Task:
Leave the images out, and copy each of the records below exactly.

Saved data entries:
'''
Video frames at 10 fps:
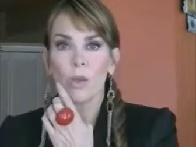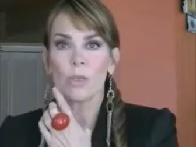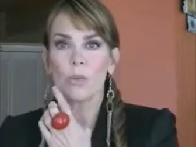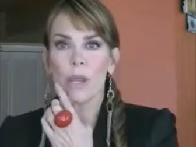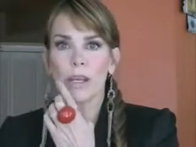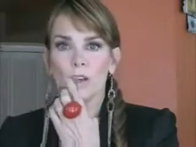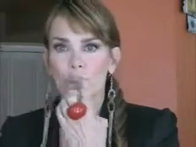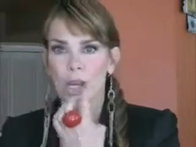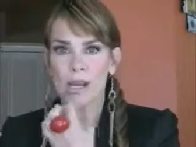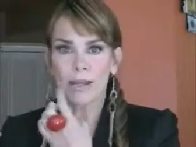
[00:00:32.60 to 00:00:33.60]
We do a
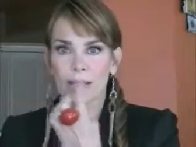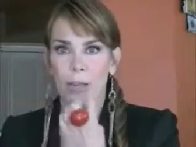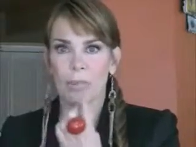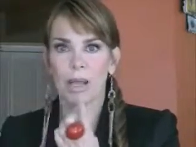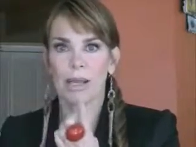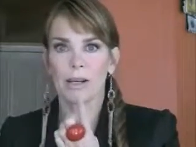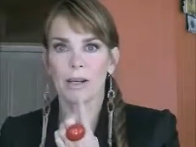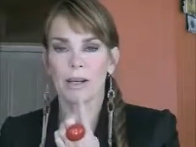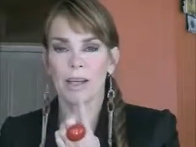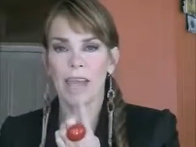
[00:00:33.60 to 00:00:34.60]
shaded lip
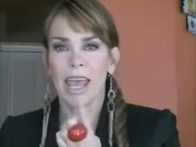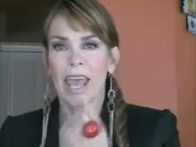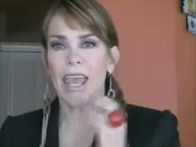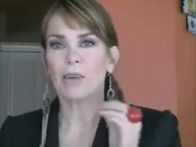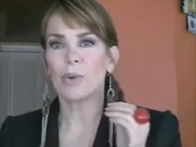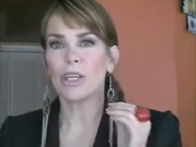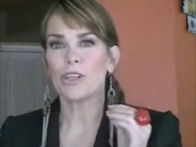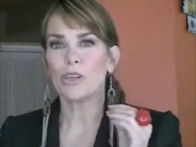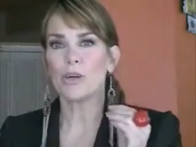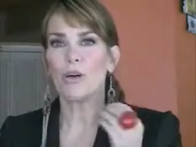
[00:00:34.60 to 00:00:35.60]
liner, and we
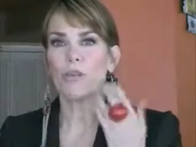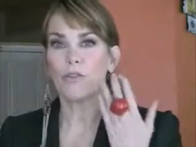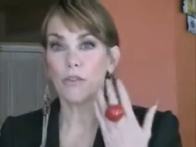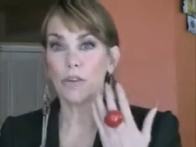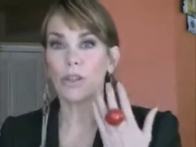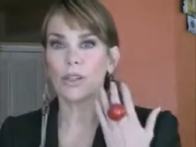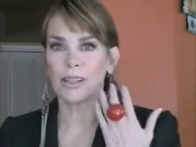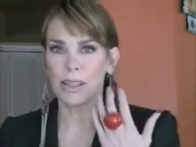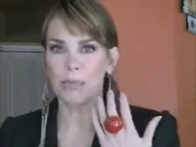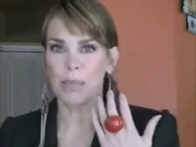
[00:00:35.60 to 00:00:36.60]
do full
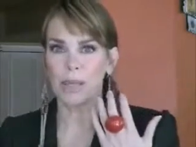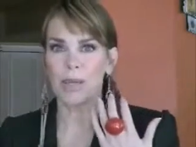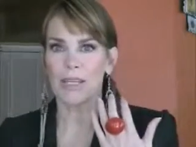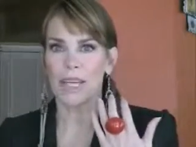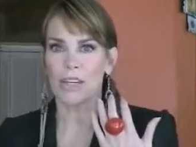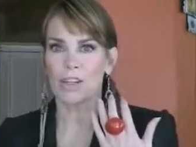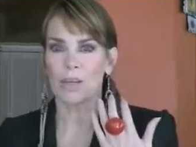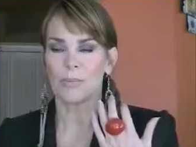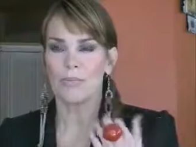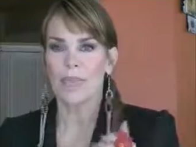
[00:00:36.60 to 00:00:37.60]
lip pigmentation.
'''
Answer space:
Video frames at 10 fps:
[00:00:32.60 to 00:00:33.60]
We do a
[00:00:33.60 to 00:00:34.60]
shaded lip
[00:00:34.60 to 00:00:35.60]
liner, and we
[00:00:35.60 to 00:00:36.60]
do full
[00:00:36.60 to 00:00:37.60]
lip pigmentation.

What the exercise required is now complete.